• DIRECTIONS FOR THIS TASK
In the entries below, find the lines with the word "frames" and copy them.

Collected data:
──────────────────────────────
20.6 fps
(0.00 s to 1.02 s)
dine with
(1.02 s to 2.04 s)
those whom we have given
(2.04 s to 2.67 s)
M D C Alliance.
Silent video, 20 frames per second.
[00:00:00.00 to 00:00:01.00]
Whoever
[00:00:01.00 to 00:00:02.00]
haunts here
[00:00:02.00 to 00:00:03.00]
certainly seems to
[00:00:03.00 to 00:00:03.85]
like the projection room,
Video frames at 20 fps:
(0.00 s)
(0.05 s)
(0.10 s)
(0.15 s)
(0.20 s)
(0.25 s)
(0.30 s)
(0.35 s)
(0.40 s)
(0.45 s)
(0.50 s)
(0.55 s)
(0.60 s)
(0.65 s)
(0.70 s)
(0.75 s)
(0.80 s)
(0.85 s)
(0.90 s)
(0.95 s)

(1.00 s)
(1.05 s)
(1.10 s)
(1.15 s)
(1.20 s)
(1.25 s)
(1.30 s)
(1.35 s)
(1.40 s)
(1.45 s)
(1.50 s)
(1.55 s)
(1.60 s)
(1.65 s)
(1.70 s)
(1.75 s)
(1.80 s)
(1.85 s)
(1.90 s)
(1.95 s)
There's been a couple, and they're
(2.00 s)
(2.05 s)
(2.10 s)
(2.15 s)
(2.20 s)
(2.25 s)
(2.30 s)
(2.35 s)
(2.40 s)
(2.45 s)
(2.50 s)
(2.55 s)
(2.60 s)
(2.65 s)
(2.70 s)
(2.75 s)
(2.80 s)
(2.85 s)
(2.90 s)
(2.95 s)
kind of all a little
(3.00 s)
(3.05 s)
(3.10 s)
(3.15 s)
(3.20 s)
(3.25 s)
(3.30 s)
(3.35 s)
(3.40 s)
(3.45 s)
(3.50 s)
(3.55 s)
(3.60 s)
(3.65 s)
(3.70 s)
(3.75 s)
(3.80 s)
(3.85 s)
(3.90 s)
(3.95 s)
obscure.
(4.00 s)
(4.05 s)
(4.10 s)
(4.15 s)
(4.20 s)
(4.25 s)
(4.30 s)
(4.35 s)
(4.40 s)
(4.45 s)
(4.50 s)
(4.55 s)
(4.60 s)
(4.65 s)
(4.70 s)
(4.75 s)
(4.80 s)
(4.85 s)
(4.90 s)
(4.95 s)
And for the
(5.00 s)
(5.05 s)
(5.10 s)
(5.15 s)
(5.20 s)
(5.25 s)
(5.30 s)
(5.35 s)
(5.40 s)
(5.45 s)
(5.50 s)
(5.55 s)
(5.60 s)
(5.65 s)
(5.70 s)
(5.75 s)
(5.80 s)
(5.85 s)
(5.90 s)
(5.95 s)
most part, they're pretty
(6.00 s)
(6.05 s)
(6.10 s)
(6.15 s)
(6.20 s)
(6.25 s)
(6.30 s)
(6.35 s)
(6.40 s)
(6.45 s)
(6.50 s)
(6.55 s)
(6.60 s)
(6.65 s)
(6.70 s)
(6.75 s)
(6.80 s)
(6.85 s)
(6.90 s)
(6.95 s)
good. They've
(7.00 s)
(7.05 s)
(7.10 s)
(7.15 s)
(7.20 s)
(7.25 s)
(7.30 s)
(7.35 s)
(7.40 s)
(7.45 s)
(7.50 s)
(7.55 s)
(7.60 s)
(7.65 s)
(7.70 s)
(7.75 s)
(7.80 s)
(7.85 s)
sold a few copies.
──────────────────────────────
• ANSWER TO THIS EXERCISE
Silent video, 20 frames per second.
Video frames at 20 fps:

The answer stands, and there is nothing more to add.